Figure 19 Structure of the tooth Source From 1 Reproduced with permission - фото 13

Figure 1.9 Structure of the tooth.

Source: From [1]. Reproduced with permission of Elsevier.

Table 1.5 Percentages of organic and inorganic matter in hard tooth structures.

Structure Inorganic Organic
Enamel 96% 4%
Dentine 70% 30%
Cementum 45% 55%

Properties of enamel

Enamel is:

The hardest substance in the human body.

Brittle – it fractures when the underlying dentine is weakened by decay (caries).

Insensitive to stimuli (e.g. hot, cold, and sweet substances).

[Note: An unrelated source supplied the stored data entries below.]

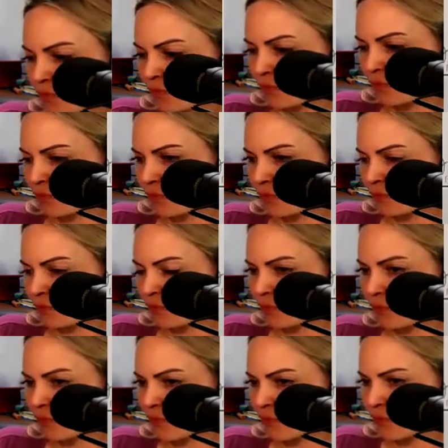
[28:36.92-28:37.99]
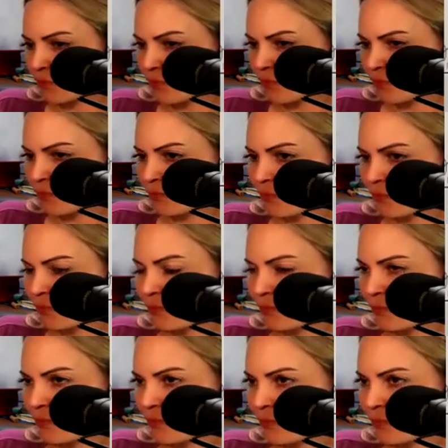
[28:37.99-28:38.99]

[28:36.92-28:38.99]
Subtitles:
No words are spoken by the person on screen.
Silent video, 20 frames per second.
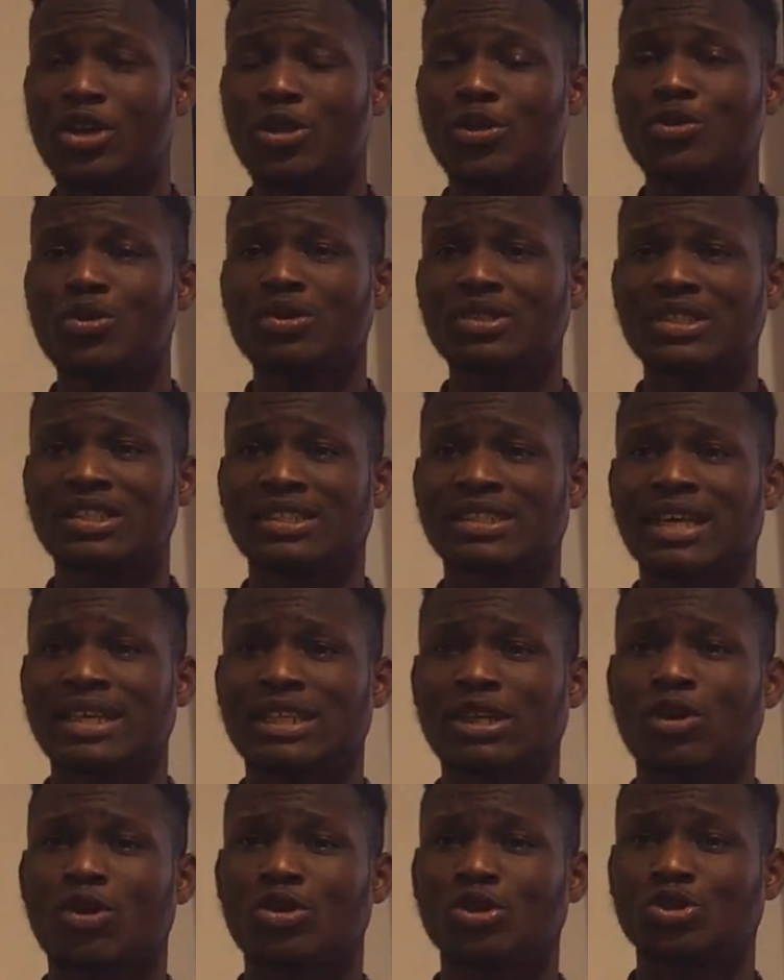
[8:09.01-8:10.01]
noticed that
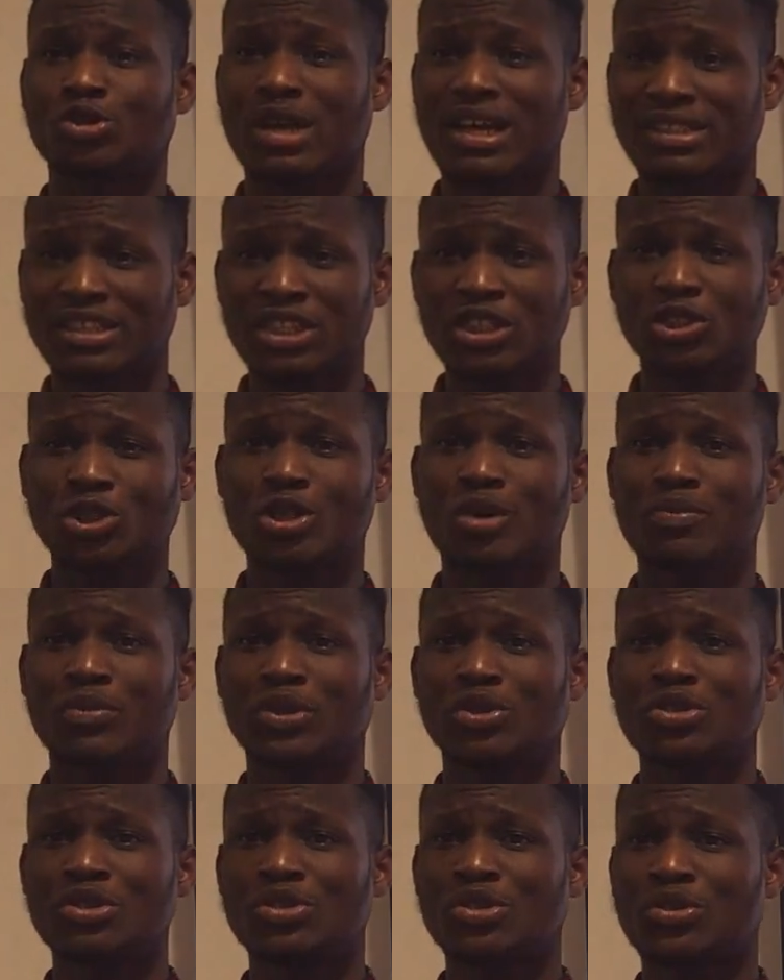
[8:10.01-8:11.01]
the contradiction
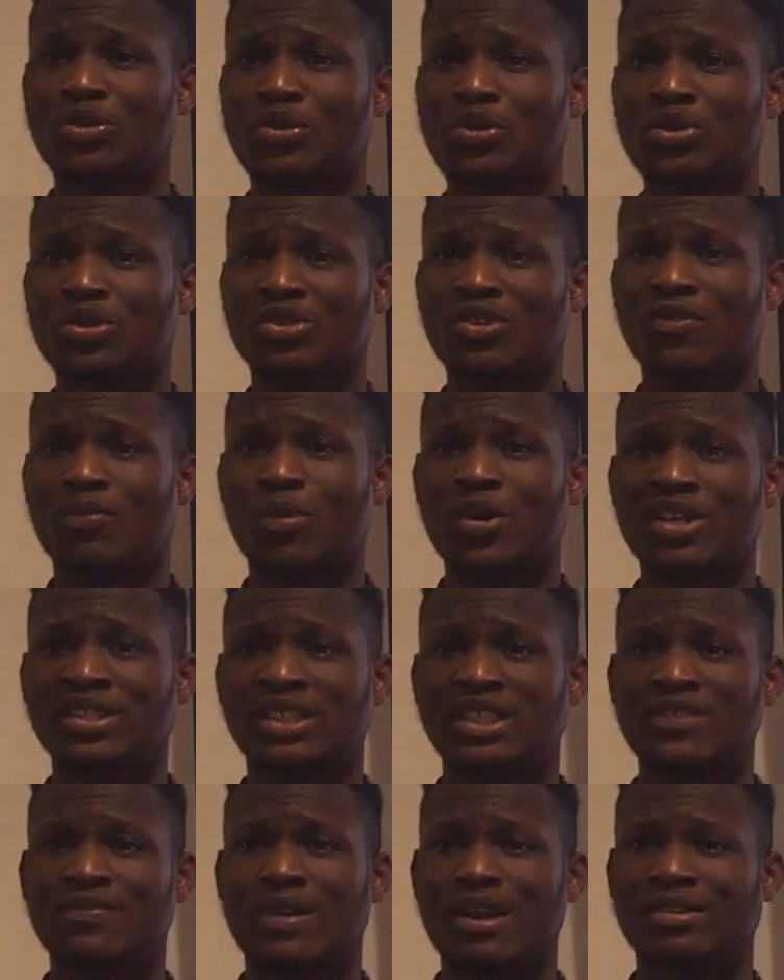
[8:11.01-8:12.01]
between the rules of
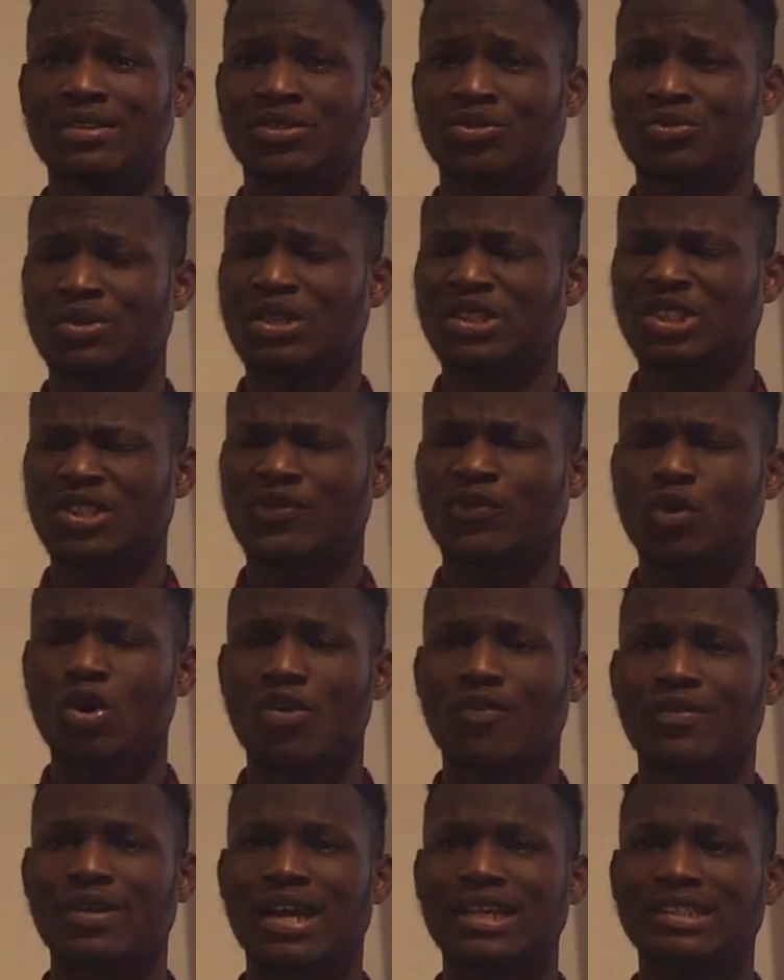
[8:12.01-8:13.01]
positive and restrictive
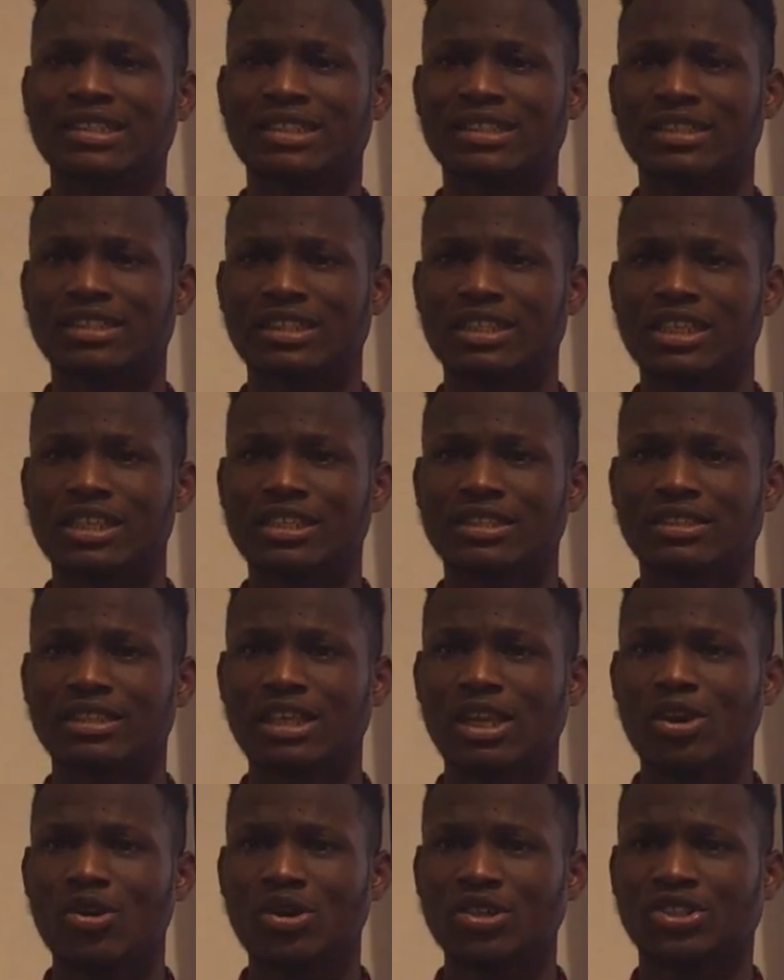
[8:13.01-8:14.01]
covenants is
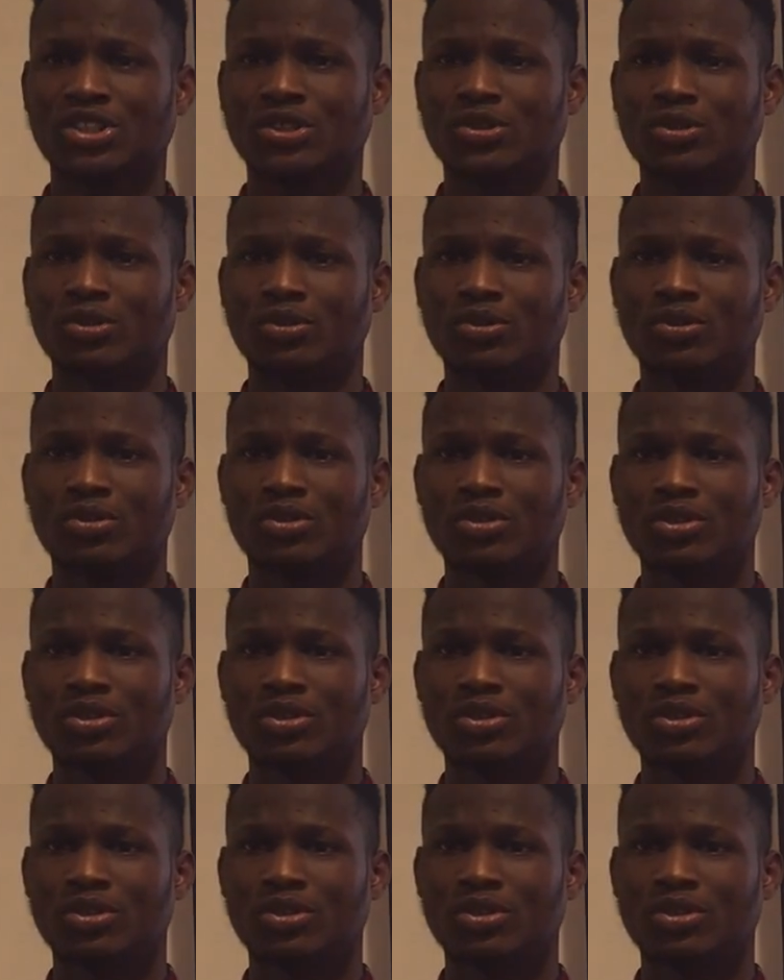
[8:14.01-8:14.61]
illogical.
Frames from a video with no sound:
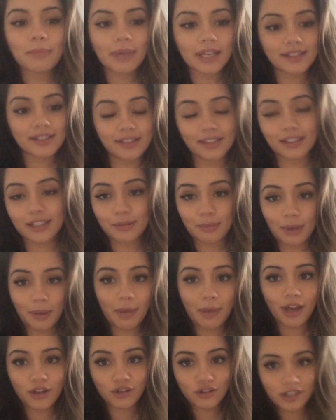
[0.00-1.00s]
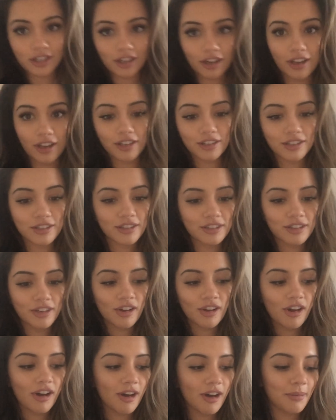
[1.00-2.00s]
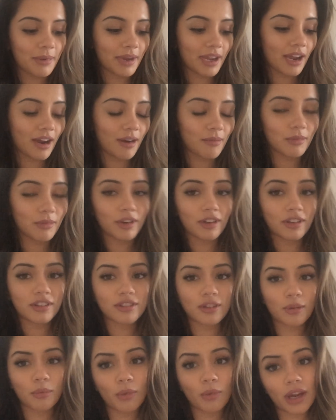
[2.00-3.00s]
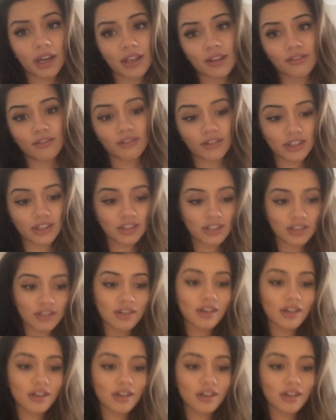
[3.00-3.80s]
Basically my battery died on my camera, so I'm waiting for it to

Darkens slightly with age – as secondary dentine is laid down and stains from proteins in the diet, tannin‐rich food and drinks, and smoking are absorbed.

Enamel is also subject to three types of wear and tear (see Chapter 6). The educator

needs to be aware of these and able to differentiate between them:

1 Erosion – usually seen on palatal and lingual (next to palate and tongue) surfaces.

2 Abrasion – usually seen on cervical (outer neck of tooth) surfaces.

3 Attrition – natural wear often seen on occlusal (biting) surfaces.

Dentine

Dentine constitutes the main bulk of the tooth ( Figure 1.9) and consists of millions of microscopic tubules (fine tubes), running in a curved pattern from the pulp to the enamel on the crown and the cementum on the root.